YOUR INSTRUCTIONS:
If anything in the data looks odd, keep it anyway and write the whole listing out unchanged.

EXTRACTED DATA:
○ ○ ○
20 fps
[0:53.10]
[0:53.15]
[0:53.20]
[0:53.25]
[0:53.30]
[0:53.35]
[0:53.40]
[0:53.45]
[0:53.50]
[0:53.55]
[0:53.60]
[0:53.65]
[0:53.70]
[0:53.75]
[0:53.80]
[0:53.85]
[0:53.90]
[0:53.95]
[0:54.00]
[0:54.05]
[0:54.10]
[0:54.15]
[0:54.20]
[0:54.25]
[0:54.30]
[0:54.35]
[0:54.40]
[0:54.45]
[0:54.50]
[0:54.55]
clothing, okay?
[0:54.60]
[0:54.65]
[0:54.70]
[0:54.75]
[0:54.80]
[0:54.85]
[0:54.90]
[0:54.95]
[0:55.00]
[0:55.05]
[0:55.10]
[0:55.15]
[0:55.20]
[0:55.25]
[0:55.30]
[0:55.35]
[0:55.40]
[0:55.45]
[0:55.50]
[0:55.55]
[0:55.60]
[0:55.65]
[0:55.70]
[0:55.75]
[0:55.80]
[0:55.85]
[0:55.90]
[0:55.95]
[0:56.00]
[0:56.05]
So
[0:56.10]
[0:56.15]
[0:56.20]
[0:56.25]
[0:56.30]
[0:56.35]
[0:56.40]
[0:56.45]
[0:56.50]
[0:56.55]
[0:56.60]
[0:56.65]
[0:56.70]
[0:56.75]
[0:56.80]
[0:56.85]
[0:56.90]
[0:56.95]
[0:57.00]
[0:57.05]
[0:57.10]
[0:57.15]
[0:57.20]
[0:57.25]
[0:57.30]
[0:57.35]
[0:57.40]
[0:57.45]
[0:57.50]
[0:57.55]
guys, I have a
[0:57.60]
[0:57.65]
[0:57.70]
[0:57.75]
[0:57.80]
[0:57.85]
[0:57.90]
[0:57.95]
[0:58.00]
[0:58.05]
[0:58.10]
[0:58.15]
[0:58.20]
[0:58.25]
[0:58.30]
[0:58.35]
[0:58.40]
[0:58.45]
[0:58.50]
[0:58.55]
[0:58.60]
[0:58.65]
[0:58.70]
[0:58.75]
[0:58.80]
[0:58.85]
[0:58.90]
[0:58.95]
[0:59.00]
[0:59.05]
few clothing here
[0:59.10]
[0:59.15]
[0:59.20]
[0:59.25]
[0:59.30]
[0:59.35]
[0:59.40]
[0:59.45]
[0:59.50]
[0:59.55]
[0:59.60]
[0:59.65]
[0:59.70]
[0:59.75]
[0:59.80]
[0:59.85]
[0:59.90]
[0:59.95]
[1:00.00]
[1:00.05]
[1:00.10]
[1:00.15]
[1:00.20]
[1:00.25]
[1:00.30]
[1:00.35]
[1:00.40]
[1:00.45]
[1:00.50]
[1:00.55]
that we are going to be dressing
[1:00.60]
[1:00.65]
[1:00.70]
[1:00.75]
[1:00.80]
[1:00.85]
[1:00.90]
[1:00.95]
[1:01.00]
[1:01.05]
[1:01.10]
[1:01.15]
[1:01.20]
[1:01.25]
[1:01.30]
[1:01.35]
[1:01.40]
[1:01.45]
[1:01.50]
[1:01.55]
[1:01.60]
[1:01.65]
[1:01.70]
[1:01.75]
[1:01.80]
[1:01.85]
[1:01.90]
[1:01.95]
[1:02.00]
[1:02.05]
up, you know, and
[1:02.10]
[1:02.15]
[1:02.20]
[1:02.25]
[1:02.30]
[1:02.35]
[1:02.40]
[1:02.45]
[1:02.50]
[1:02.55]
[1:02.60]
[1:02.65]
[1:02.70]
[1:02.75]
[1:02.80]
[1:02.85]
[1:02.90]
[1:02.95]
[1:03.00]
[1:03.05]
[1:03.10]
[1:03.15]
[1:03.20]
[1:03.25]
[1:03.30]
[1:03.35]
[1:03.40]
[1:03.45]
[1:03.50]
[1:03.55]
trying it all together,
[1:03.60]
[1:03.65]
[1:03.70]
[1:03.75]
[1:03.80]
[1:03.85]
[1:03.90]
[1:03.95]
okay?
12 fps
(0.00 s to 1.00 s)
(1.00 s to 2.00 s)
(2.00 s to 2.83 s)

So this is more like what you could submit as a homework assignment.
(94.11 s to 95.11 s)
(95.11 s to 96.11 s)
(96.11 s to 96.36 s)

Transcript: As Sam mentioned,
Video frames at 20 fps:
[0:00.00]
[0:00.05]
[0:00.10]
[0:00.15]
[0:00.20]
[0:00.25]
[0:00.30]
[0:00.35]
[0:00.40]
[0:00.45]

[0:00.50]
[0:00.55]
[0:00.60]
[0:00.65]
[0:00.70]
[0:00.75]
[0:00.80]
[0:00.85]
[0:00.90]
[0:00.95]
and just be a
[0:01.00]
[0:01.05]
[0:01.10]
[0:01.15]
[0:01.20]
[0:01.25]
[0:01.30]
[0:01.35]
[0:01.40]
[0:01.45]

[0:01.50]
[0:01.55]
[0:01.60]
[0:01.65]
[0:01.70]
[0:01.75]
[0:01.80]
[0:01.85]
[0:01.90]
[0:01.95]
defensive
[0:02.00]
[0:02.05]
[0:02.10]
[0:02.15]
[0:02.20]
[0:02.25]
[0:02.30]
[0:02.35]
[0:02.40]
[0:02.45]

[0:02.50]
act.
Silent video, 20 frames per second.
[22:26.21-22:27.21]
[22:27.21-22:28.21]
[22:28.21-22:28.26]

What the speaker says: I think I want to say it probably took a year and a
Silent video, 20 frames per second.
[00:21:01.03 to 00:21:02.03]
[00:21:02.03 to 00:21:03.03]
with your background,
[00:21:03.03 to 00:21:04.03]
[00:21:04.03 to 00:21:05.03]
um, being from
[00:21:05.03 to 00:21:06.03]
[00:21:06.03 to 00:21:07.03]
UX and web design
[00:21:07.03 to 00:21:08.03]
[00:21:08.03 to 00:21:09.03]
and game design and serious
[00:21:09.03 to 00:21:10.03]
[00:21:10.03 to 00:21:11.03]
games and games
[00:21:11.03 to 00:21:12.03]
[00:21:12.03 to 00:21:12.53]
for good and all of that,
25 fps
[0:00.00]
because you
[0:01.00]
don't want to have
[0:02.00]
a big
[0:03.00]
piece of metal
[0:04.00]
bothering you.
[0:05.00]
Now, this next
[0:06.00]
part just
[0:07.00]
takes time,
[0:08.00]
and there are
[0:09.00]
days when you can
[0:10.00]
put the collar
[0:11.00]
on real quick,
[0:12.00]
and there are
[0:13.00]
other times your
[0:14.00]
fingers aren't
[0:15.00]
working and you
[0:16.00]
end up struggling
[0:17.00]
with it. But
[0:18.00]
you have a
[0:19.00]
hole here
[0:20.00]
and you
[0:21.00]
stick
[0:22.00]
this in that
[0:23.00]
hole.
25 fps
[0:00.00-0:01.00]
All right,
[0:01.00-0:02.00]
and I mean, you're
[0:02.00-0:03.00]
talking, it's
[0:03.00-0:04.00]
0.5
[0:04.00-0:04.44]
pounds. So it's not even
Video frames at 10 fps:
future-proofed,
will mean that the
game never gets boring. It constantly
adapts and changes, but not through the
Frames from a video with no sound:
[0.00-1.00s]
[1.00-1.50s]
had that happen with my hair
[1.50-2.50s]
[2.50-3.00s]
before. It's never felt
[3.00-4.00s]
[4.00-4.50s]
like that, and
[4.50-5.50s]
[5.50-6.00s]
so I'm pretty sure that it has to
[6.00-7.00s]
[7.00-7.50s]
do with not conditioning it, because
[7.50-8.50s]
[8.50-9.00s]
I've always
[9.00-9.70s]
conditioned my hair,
○ ○ ○
RESPONSE TO THE TASK:
20 fps
[0:53.10]
[0:53.15]
[0:53.20]
[0:53.25]
[0:53.30]
[0:53.35]
[0:53.40]
[0:53.45]
[0:53.50]
[0:53.55]
[0:53.60]
[0:53.65]
[0:53.70]
[0:53.75]
[0:53.80]
[0:53.85]
[0:53.90]
[0:53.95]
[0:54.00]
[0:54.05]
[0:54.10]
[0:54.15]
[0:54.20]
[0:54.25]
[0:54.30]
[0:54.35]
[0:54.40]
[0:54.45]
[0:54.50]
[0:54.55]
clothing, okay?
[0:54.60]
[0:54.65]
[0:54.70]
[0:54.75]
[0:54.80]
[0:54.85]
[0:54.90]
[0:54.95]
[0:55.00]
[0:55.05]
[0:55.10]
[0:55.15]
[0:55.20]
[0:55.25]
[0:55.30]
[0:55.35]
[0:55.40]
[0:55.45]
[0:55.50]
[0:55.55]
[0:55.60]
[0:55.65]
[0:55.70]
[0:55.75]
[0:55.80]
[0:55.85]
[0:55.90]
[0:55.95]
[0:56.00]
[0:56.05]
So
[0:56.10]
[0:56.15]
[0:56.20]
[0:56.25]
[0:56.30]
[0:56.35]
[0:56.40]
[0:56.45]
[0:56.50]
[0:56.55]
[0:56.60]
[0:56.65]
[0:56.70]
[0:56.75]
[0:56.80]
[0:56.85]
[0:56.90]
[0:56.95]
[0:57.00]
[0:57.05]
[0:57.10]
[0:57.15]
[0:57.20]
[0:57.25]
[0:57.30]
[0:57.35]
[0:57.40]
[0:57.45]
[0:57.50]
[0:57.55]
guys, I have a
[0:57.60]
[0:57.65]
[0:57.70]
[0:57.75]
[0:57.80]
[0:57.85]
[0:57.90]
[0:57.95]
[0:58.00]
[0:58.05]
[0:58.10]
[0:58.15]
[0:58.20]
[0:58.25]
[0:58.30]
[0:58.35]
[0:58.40]
[0:58.45]
[0:58.50]
[0:58.55]
[0:58.60]
[0:58.65]
[0:58.70]
[0:58.75]
[0:58.80]
[0:58.85]
[0:58.90]
[0:58.95]
[0:59.00]
[0:59.05]
few clothing here
[0:59.10]
[0:59.15]
[0:59.20]
[0:59.25]
[0:59.30]
[0:59.35]
[0:59.40]
[0:59.45]
[0:59.50]
[0:59.55]
[0:59.60]
[0:59.65]
[0:59.70]
[0:59.75]
[0:59.80]
[0:59.85]
[0:59.90]
[0:59.95]
[1:00.00]
[1:00.05]
[1:00.10]
[1:00.15]
[1:00.20]
[1:00.25]
[1:00.30]
[1:00.35]
[1:00.40]
[1:00.45]
[1:00.50]
[1:00.55]
that we are going to be dressing
[1:00.60]
[1:00.65]
[1:00.70]
[1:00.75]
[1:00.80]
[1:00.85]
[1:00.90]
[1:00.95]
[1:01.00]
[1:01.05]
[1:01.10]
[1:01.15]
[1:01.20]
[1:01.25]
[1:01.30]
[1:01.35]
[1:01.40]
[1:01.45]
[1:01.50]
[1:01.55]
[1:01.60]
[1:01.65]
[1:01.70]
[1:01.75]
[1:01.80]
[1:01.85]
[1:01.90]
[1:01.95]
[1:02.00]
[1:02.05]
up, you know, and
[1:02.10]
[1:02.15]
[1:02.20]
[1:02.25]
[1:02.30]
[1:02.35]
[1:02.40]
[1:02.45]
[1:02.50]
[1:02.55]
[1:02.60]
[1:02.65]
[1:02.70]
[1:02.75]
[1:02.80]
[1:02.85]
[1:02.90]
[1:02.95]
[1:03.00]
[1:03.05]
[1:03.10]
[1:03.15]
[1:03.20]
[1:03.25]
[1:03.30]
[1:03.35]
[1:03.40]
[1:03.45]
[1:03.50]
[1:03.55]
trying it all together,
[1:03.60]
[1:03.65]
[1:03.70]
[1:03.75]
[1:03.80]
[1:03.85]
[1:03.90]
[1:03.95]
okay?
12 fps
(0.00 s to 1.00 s)
(1.00 s to 2.00 s)
(2.00 s to 2.83 s)

So this is more like what you could submit as a homework assignment.
(94.11 s to 95.11 s)
(95.11 s to 96.11 s)
(96.11 s to 96.36 s)

Transcript: As Sam mentioned,
Video frames at 20 fps:
[0:00.00]
[0:00.05]
[0:00.10]
[0:00.15]
[0:00.20]
[0:00.25]
[0:00.30]
[0:00.35]
[0:00.40]
[0:00.45]

[0:00.50]
[0:00.55]
[0:00.60]
[0:00.65]
[0:00.70]
[0:00.75]
[0:00.80]
[0:00.85]
[0:00.90]
[0:00.95]
and just be a
[0:01.00]
[0:01.05]
[0:01.10]
[0:01.15]
[0:01.20]
[0:01.25]
[0:01.30]
[0:01.35]
[0:01.40]
[0:01.45]

[0:01.50]
[0:01.55]
[0:01.60]
[0:01.65]
[0:01.70]
[0:01.75]
[0:01.80]
[0:01.85]
[0:01.90]
[0:01.95]
defensive
[0:02.00]
[0:02.05]
[0:02.10]
[0:02.15]
[0:02.20]
[0:02.25]
[0:02.30]
[0:02.35]
[0:02.40]
[0:02.45]

[0:02.50]
act.
Silent video, 20 frames per second.
[22:26.21-22:27.21]
[22:27.21-22:28.21]
[22:28.21-22:28.26]

What the speaker says: I think I want to say it probably took a year and a
Silent video, 20 frames per second.
[00:21:01.03 to 00:21:02.03]
[00:21:02.03 to 00:21:03.03]
with your background,
[00:21:03.03 to 00:21:04.03]
[00:21:04.03 to 00:21:05.03]
um, being from
[00:21:05.03 to 00:21:06.03]
[00:21:06.03 to 00:21:07.03]
UX and web design
[00:21:07.03 to 00:21:08.03]
[00:21:08.03 to 00:21:09.03]
and game design and serious
[00:21:09.03 to 00:21:10.03]
[00:21:10.03 to 00:21:11.03]
games and games
[00:21:11.03 to 00:21:12.03]
[00:21:12.03 to 00:21:12.53]
for good and all of that,
25 fps
[0:00.00]
because you
[0:01.00]
don't want to have
[0:02.00]
a big
[0:03.00]
piece of metal
[0:04.00]
bothering you.
[0:05.00]
Now, this next
[0:06.00]
part just
[0:07.00]
takes time,
[0:08.00]
and there are
[0:09.00]
days when you can
[0:10.00]
put the collar
[0:11.00]
on real quick,
[0:12.00]
and there are
[0:13.00]
other times your
[0:14.00]
fingers aren't
[0:15.00]
working and you
[0:16.00]
end up struggling
[0:17.00]
with it. But
[0:18.00]
you have a
[0:19.00]
hole here
[0:20.00]
and you
[0:21.00]
stick
[0:22.00]
this in that
[0:23.00]
hole.
25 fps
[0:00.00-0:01.00]
All right,
[0:01.00-0:02.00]
and I mean, you're
[0:02.00-0:03.00]
talking, it's
[0:03.00-0:04.00]
0.5
[0:04.00-0:04.44]
pounds. So it's not even
Video frames at 10 fps:
future-proofed,
will mean that the
game never gets boring. It constantly
adapts and changes, but not through the
Frames from a video with no sound:
[0.00-1.00s]
[1.00-1.50s]
had that happen with my hair
[1.50-2.50s]
[2.50-3.00s]
before. It's never felt
[3.00-4.00s]
[4.00-4.50s]
like that, and
[4.50-5.50s]
[5.50-6.00s]
so I'm pretty sure that it has to
[6.00-7.00s]
[7.00-7.50s]
do with not conditioning it, because
[7.50-8.50s]
[8.50-9.00s]
I've always
[9.00-9.70s]
conditioned my hair,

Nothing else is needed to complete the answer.